Below are records to return verbatim; the pictures are to be dropped.
── Exercise data
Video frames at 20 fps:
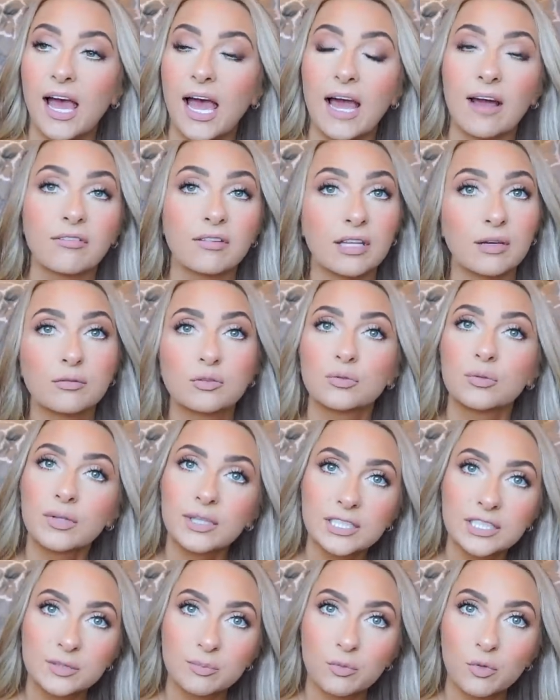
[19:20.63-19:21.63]
Everything was
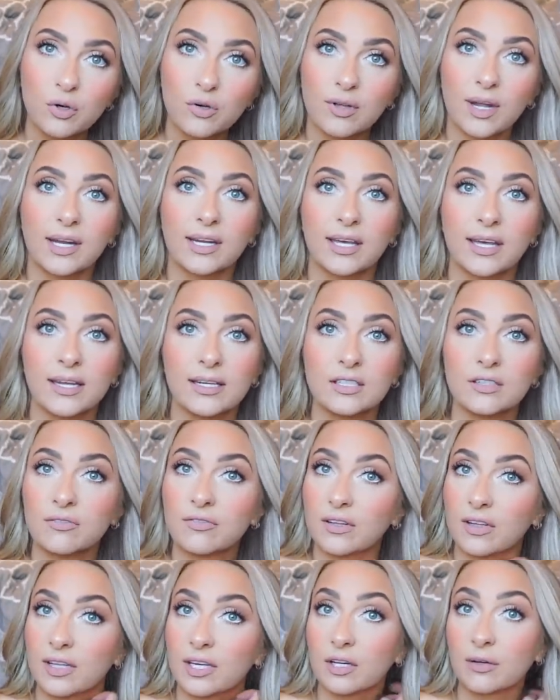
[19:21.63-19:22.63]
really smooth. I'd get into
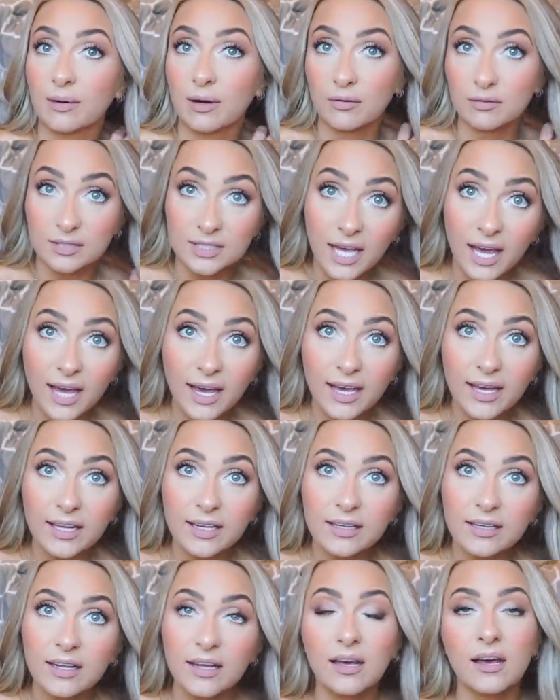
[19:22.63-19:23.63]
Philly around
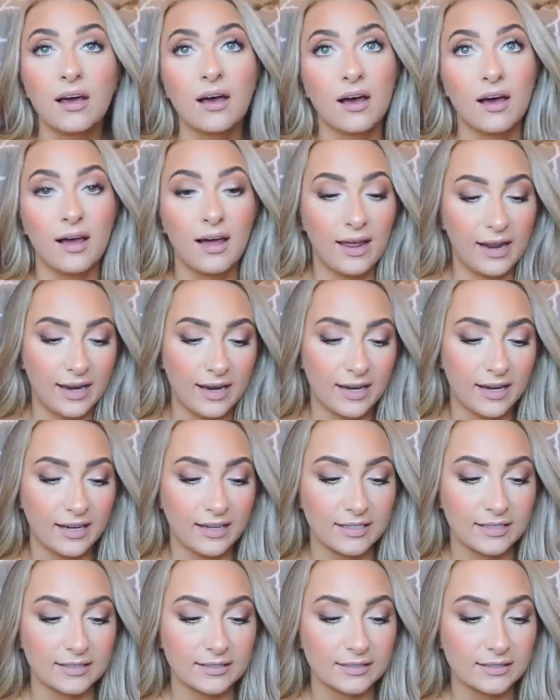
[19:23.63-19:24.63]
10
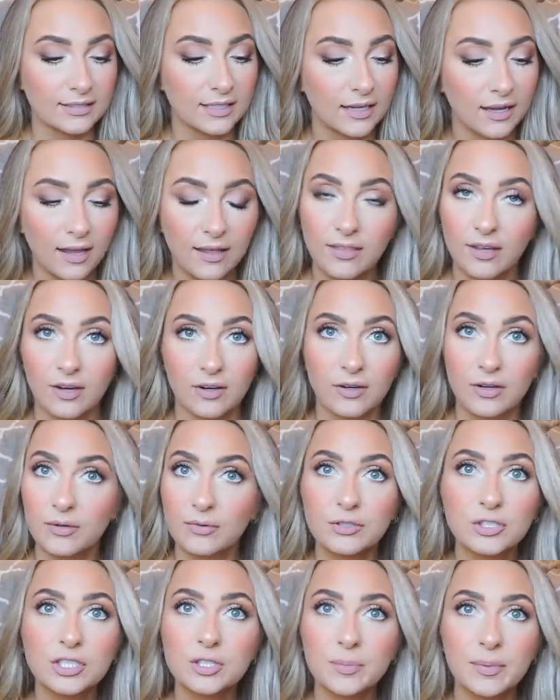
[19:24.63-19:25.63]
and I thought it
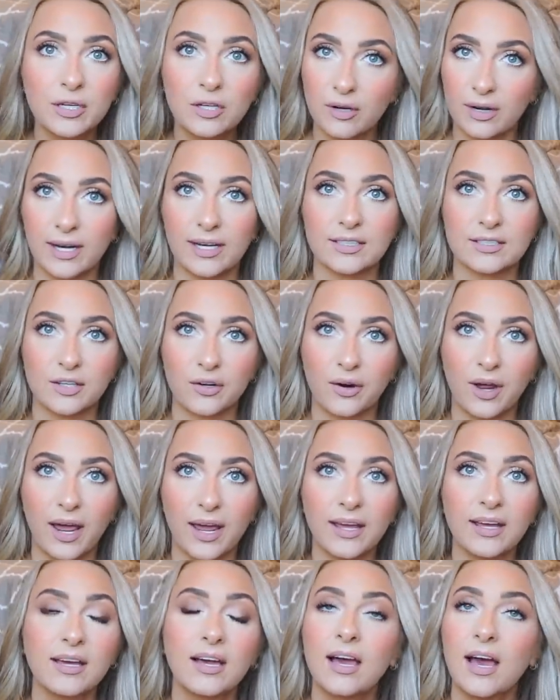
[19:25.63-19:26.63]
would just be great,
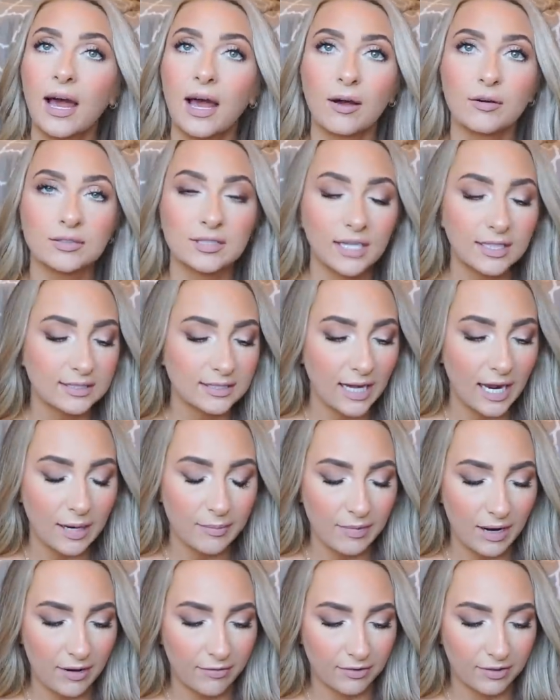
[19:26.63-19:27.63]
okay? I was on
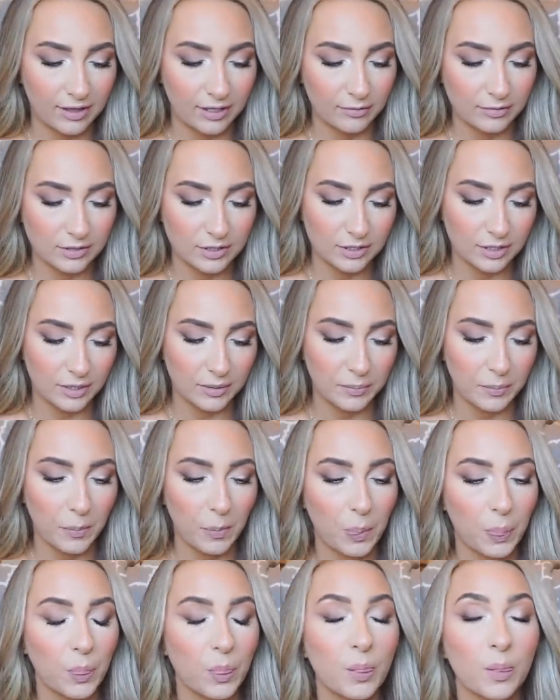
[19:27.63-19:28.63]
time, everything was good.
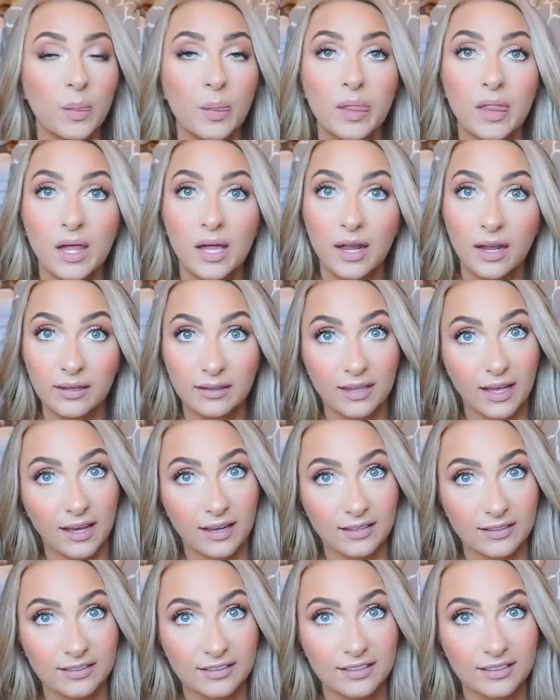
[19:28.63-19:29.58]
And then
────
§ Answer for the task
Video frames at 20 fps:
[19:20.63-19:21.63]
Everything was
[19:21.63-19:22.63]
really smooth. I'd get into
[19:22.63-19:23.63]
Philly around
[19:23.63-19:24.63]
10
[19:24.63-19:25.63]
and I thought it
[19:25.63-19:26.63]
would just be great,
[19:26.63-19:27.63]
okay? I was on
[19:27.63-19:28.63]
time, everything was good.
[19:28.63-19:29.58]
And then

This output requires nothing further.